The episode begins with teasers into nine of the bachelorettes' lives. I love this because ABC fools you into believing these girls will all be contenders. Why else would they waste all this time flying to their hometowns and profiling their lives if they're going to be kicked off early? To fool us, that's why. And, as always, there are a couple of unlucky ones (Amber and Lyndsie [not to be confused with the other ridiculously-spelled Lindzi]...sorry). Of course the other seven will probably be the last seven standing because ABC can't fool us too hard. We're on to you. And it only took 82 seasons.

Before we meet the 25 chicks, let's first catch up with Ben. Oh hi, Ben. You're still cute and still into wine? Great. Also still rocking cute style and a bad haircut? Yup. Ugh...seriously? You couldn't have cleaned up that mop even a little bit?

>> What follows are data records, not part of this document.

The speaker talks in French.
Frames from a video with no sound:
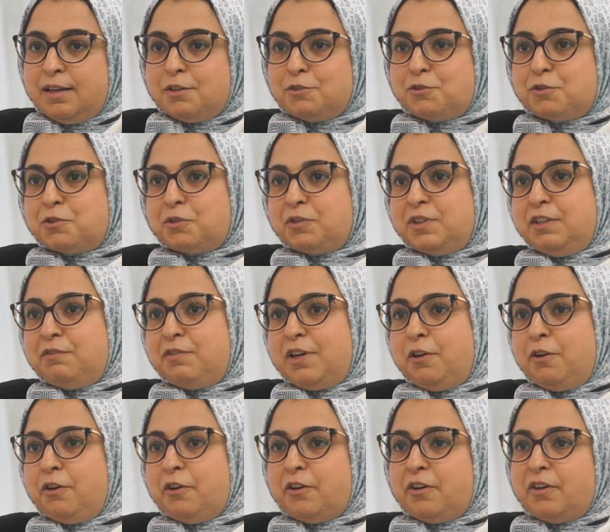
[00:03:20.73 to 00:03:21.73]
Ce sont des
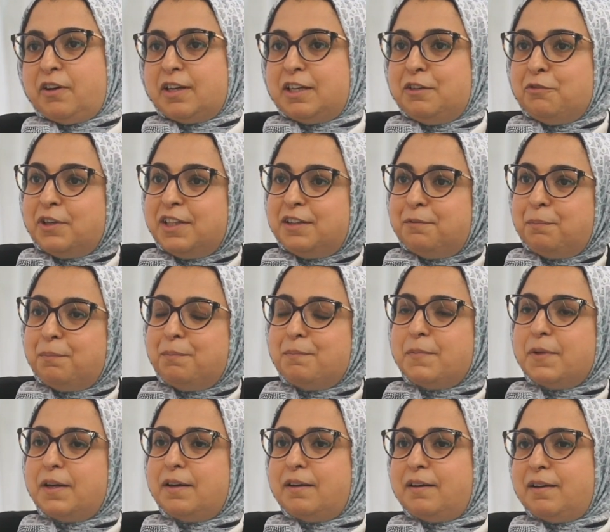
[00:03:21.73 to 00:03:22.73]
valeurs euh, qui vont être
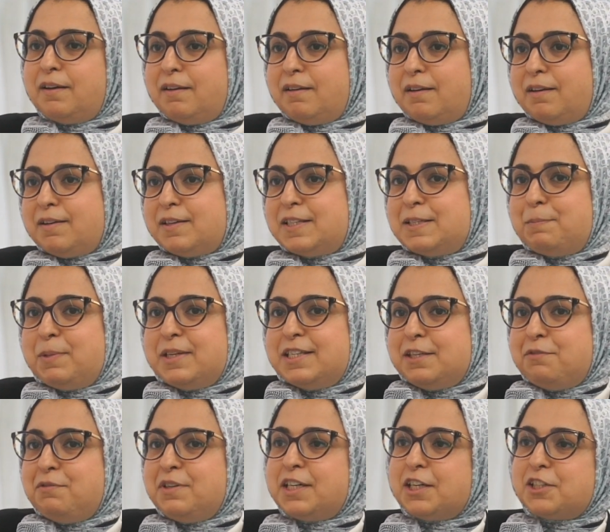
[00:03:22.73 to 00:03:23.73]
euh,
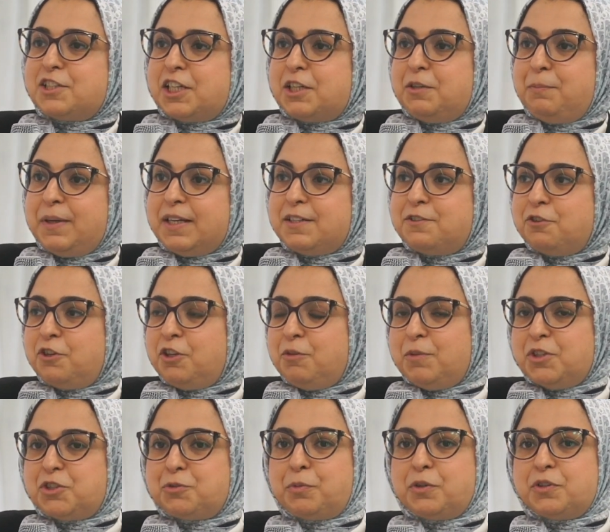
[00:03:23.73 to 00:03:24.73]
spécifiques à chaque personne,
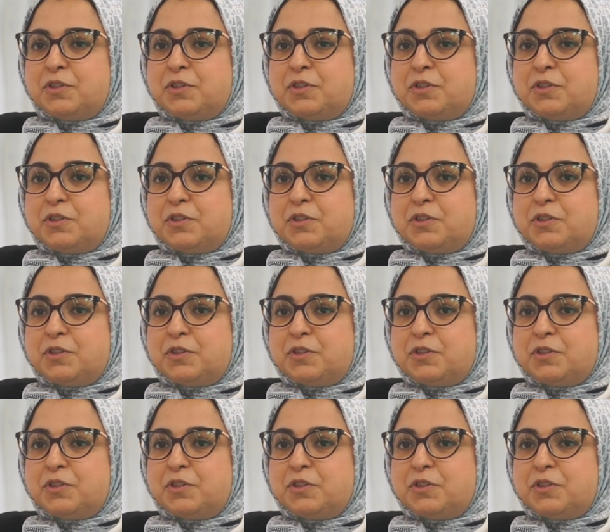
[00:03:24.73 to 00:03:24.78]
mais je mhm.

Back to the girls. I won't profile all 25 because we've seen them all before. But some fun ones stick out. The first lady out of the limo is Rachel. Cute, and totally on trend with bangs. Unfortunately her busted teeth are not so much in season. Sorry. We also have Canadian Bacon...I mean...Amber. There's a Kentucky-bred pageant queen named Samantha, and a VIP cocktail waitress named Blakeley. Don't worry, she's totally on the show for love. I swear. A grandma also gets out of the limo, but only to introduce her cute granddaughter, Brittney (to emphasize her love of family, duh). Jennifer from Oklahoma gets out and tells Ben she tried on 54 dresses before choosing the dazzler of the night (a sparkly navy stunner two sizes too big). Um...methinks you should have tried 55, sweetie. (Props to LC for that comment, and my whole Bachelor-watching crew in ATX who makes my life infinitely better with nonstop banter and ever-flowing wine.) My favorite entrance of the night, though, goes to Anna, a.k.a. Ms. Detroit, who literally walks right past Ben without saying hi. I about died. But then I realized, it's probably how she deals with strangers. Girl can't ever be too safe in the D-town. I also loved Lindzi's entrance on horseback.

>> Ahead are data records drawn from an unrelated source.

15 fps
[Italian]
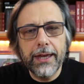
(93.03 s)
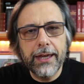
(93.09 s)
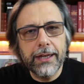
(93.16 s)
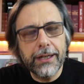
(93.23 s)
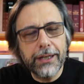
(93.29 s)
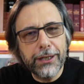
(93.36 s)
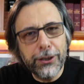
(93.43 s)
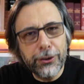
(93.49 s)

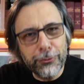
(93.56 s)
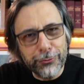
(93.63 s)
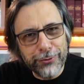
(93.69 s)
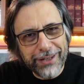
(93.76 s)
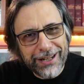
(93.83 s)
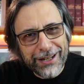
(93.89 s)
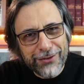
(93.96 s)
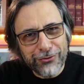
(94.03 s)

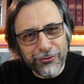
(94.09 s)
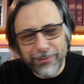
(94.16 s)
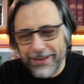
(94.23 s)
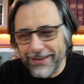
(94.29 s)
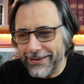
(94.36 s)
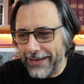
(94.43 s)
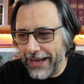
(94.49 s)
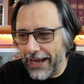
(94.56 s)
chiudere il suo
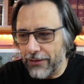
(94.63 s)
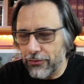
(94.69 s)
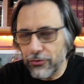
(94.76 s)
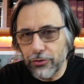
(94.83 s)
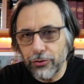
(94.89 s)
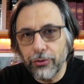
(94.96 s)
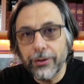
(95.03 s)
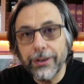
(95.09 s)

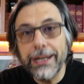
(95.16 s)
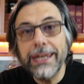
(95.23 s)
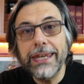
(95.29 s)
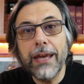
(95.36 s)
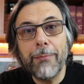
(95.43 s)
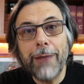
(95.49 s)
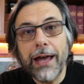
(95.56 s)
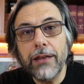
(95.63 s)
messaggio
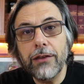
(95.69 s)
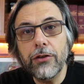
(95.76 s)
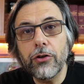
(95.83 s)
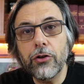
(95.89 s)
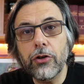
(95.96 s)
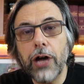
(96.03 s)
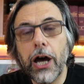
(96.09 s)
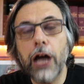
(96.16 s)

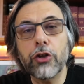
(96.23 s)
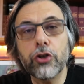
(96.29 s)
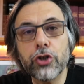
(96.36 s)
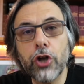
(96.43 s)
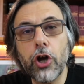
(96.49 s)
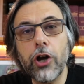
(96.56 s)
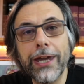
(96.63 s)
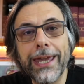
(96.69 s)
richiamando a
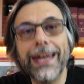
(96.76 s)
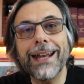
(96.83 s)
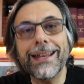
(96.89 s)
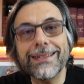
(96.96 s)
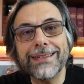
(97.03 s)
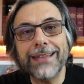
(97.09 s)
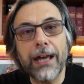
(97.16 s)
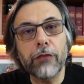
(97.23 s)
ciò che era
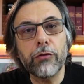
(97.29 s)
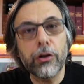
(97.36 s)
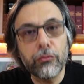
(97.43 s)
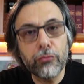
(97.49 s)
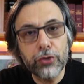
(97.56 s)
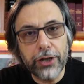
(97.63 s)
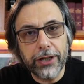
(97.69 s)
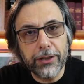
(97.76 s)
stato
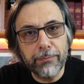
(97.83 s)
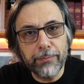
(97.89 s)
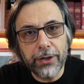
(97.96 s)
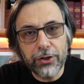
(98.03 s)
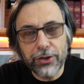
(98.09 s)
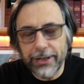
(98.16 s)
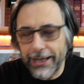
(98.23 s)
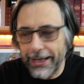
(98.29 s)
annunciato in
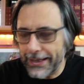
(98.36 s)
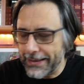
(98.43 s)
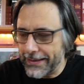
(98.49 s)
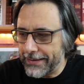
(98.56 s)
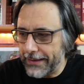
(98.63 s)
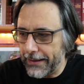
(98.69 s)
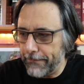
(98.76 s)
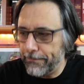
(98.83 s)

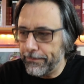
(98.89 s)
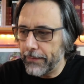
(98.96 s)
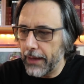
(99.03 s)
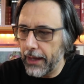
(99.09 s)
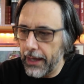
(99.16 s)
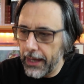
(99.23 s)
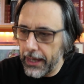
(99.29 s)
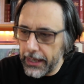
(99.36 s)
precedenza.
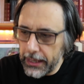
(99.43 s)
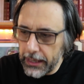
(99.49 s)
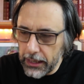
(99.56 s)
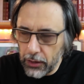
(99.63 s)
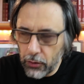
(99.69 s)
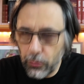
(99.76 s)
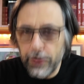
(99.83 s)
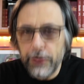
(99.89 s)

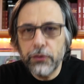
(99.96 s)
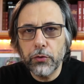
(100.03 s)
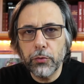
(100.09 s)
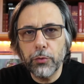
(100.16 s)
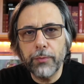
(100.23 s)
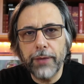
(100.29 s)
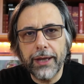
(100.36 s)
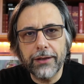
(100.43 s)
In questo
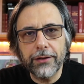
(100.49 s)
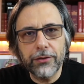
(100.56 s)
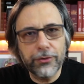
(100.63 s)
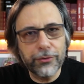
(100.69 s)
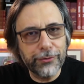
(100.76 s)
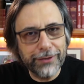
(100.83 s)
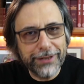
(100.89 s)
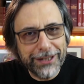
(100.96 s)

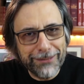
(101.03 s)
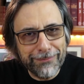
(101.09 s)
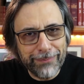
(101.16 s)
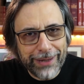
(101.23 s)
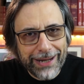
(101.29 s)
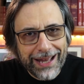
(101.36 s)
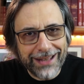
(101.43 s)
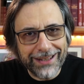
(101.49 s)
momento, in
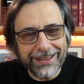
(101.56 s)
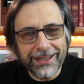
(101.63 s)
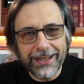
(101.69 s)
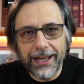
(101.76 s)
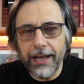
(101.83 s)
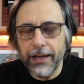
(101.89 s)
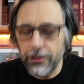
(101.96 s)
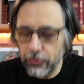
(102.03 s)

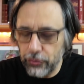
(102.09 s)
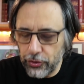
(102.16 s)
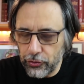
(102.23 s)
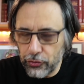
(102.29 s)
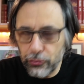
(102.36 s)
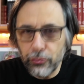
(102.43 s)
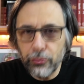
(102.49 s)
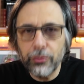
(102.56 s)
pratica,
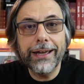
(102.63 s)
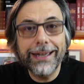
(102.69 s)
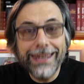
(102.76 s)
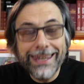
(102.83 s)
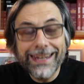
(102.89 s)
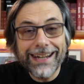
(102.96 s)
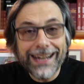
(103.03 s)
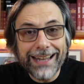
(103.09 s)
Gesù
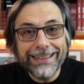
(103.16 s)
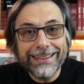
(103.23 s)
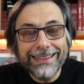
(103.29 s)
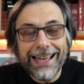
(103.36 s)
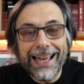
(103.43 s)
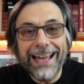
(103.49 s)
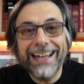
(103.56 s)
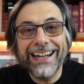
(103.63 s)
in
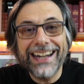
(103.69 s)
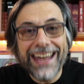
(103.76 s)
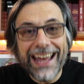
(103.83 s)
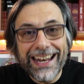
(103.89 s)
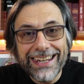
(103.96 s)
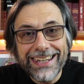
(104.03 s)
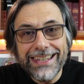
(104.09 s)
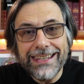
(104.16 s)
realtà
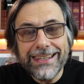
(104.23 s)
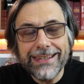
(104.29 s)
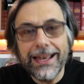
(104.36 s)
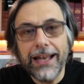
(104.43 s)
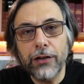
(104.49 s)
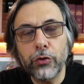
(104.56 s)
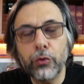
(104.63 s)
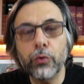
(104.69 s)

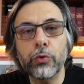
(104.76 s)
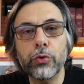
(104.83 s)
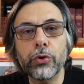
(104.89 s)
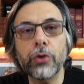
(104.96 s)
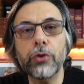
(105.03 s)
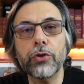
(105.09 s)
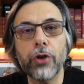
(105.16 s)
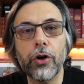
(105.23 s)
realizza
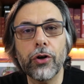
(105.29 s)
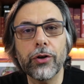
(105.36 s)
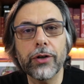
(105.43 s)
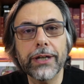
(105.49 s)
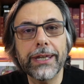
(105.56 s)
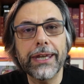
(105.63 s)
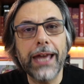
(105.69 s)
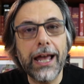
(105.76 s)
tutto ciò
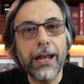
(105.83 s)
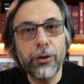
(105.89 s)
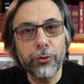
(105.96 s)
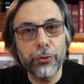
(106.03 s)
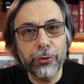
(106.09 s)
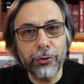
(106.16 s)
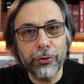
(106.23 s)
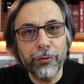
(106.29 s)
che ha
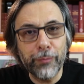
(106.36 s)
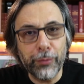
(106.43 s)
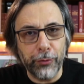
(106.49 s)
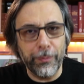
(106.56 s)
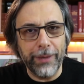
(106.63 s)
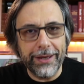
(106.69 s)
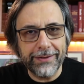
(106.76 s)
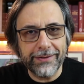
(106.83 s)
loro
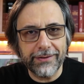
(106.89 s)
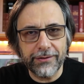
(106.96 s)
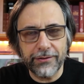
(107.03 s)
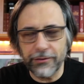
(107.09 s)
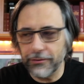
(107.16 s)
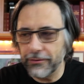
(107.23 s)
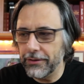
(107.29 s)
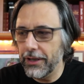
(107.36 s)

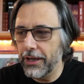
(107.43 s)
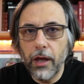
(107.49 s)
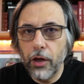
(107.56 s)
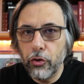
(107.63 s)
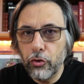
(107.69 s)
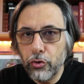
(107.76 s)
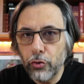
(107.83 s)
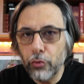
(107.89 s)
promesso.
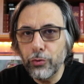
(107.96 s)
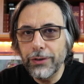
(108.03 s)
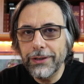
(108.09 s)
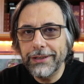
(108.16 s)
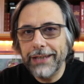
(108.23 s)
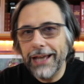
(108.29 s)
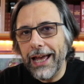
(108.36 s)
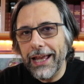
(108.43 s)

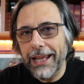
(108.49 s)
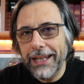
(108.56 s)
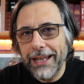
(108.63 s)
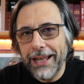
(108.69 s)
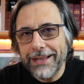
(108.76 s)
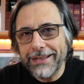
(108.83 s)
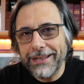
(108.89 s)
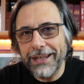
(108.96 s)
Giunta
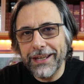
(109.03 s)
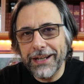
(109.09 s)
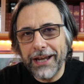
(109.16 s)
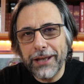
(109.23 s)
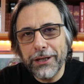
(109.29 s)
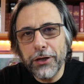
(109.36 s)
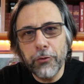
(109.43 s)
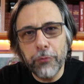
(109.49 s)
la
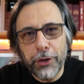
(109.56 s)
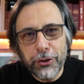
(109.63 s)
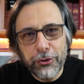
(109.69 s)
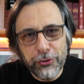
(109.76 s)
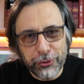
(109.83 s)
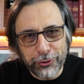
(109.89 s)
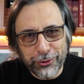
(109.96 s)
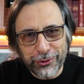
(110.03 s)
sera di quel
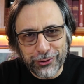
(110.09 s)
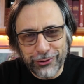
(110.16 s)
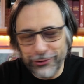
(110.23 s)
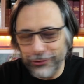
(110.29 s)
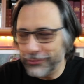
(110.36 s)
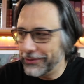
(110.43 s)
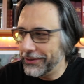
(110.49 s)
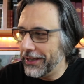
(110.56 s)

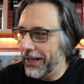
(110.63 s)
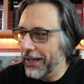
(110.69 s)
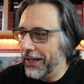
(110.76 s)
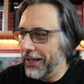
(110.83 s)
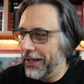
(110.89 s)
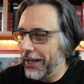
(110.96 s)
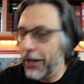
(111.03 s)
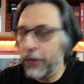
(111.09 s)
giorno.
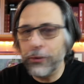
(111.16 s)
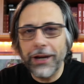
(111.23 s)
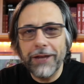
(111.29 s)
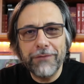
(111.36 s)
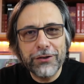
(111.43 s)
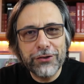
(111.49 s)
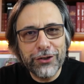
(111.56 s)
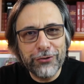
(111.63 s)
Allora, il
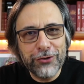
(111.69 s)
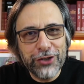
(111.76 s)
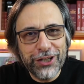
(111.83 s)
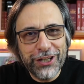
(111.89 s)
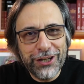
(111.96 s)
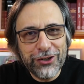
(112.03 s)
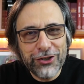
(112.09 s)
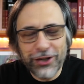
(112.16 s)
Vangelo ci
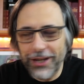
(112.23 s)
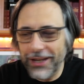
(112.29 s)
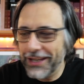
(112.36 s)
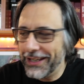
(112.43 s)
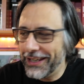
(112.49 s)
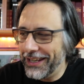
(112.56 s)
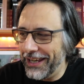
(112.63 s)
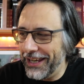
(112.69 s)

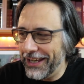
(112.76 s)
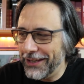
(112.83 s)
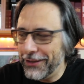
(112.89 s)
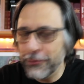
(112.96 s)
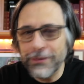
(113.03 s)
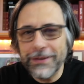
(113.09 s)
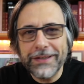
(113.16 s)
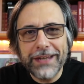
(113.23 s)
dice che
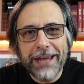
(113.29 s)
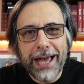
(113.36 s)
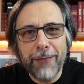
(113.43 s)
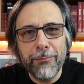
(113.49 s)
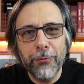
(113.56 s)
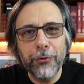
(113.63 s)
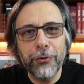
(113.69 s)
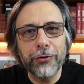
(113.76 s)
non
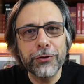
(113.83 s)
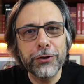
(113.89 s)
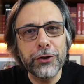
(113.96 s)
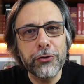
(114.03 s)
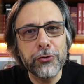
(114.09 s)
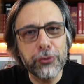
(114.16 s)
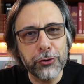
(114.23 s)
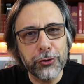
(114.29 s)
siamo
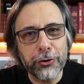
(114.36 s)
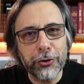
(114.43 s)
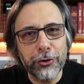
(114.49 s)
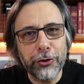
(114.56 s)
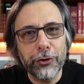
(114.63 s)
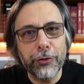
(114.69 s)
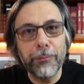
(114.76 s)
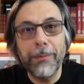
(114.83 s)
di
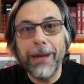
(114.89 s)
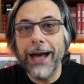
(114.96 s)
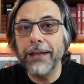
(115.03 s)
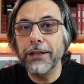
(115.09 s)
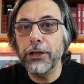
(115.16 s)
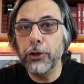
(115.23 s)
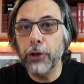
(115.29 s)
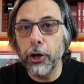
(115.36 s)
giorno, ma
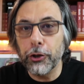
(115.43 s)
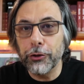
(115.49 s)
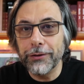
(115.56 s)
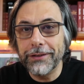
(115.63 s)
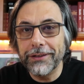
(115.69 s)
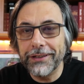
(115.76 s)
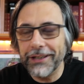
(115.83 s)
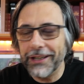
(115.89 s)
di
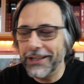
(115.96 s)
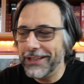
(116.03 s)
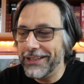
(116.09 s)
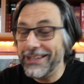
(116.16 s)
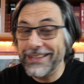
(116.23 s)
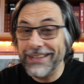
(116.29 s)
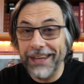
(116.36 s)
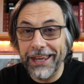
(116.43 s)
notte,
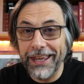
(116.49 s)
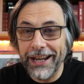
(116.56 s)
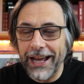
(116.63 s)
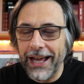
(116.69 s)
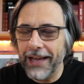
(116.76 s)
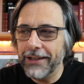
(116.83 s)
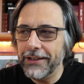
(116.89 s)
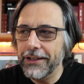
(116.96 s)
di
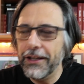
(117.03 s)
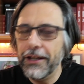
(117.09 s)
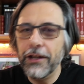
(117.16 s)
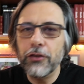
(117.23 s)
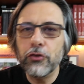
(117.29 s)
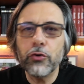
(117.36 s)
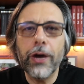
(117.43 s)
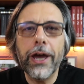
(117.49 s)
sera,
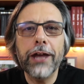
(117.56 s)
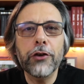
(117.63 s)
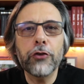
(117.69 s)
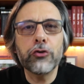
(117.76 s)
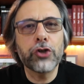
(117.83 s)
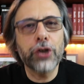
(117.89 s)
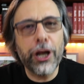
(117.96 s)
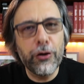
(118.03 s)
cioè
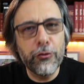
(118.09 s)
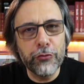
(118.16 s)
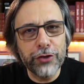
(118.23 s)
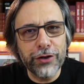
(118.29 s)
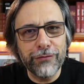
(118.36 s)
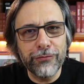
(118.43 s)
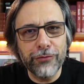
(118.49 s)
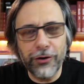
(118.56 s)
non c'è
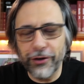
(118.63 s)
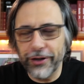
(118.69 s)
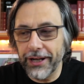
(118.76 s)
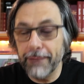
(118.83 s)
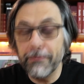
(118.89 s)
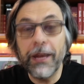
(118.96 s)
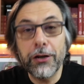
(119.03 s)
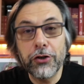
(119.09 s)
luce
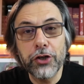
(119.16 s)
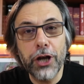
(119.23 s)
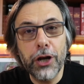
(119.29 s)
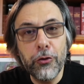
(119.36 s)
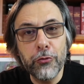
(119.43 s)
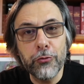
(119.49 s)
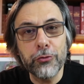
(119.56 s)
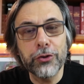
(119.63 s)
fuori, ma c'è
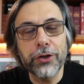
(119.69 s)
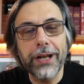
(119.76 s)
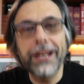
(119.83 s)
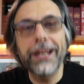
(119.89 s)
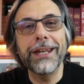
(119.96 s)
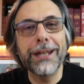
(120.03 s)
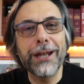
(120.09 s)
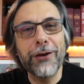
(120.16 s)
luce
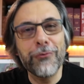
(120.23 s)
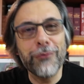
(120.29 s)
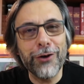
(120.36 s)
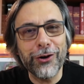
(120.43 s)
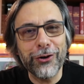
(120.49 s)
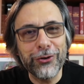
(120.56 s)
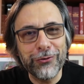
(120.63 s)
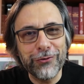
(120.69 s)
lì nel
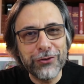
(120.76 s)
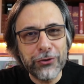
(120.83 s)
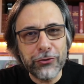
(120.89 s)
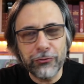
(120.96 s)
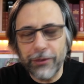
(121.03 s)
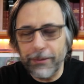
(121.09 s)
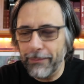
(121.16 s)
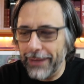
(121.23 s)
luogo dove
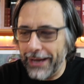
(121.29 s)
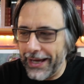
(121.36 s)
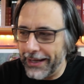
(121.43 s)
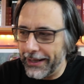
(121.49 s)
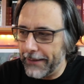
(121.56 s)
Gesù appare.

Other tidbits I loved tonight:
-The lesbian encounter between Monica and Blakeley on the couch.
-The fight that ensued between Monica (lesbian McGee) and Jenna over literally nothing (as in, eight of us couldn't figure out why Jenna was mad at Monica, and it was awesome). It left Jenna in near hysterics and Monica talking about cutting her.
-Jenna and Monica both being blackout wasted to the point of slurring their incoherent thoughts in hopes of reconciling their invented problems.
-Dianna's homemade dress that made her look like an artisan sausage in white.
-Courtney being profiled as this season's Villain with the role of Back-up Villain played by Monica.

In the end, the First Impression Rose went to Lindzi, the horse lover. She seems nice, but there might be some crazy underneath.

Roses went to:
1) Lindzi
2) Jamie
3) Rachel
4) Blakeley (For ratings, duh. This show needs straight men to watch it.)
5) Emily
6) Kacie
7) Casey
8) Brittney
9) Erika
10) Shawn
11) Nicki
12) Jennifer
13) Elyse
14) Samantha
15) Courtney
16) Jaclyn
17) Monica
18) Jenna

Tonight's awards:
1) Drunky McDrunkerson: Jenna. You had so much potential until the tears started. And your general annoyingness.
2) Worst dress: Casey from KS and Jennifer from OK
3) Hot Mess Express: Jenna
4) Weirdest "Job": VIP Cocktail Waitress (Blakeley from Charlotte, NC). I'm thinking this means she serves drinks at NASCAR races.
5) Villain: Courtney and Monica
6) Front-runner(s): Kacie and Lindzi. Big hopes for Kacie from TN.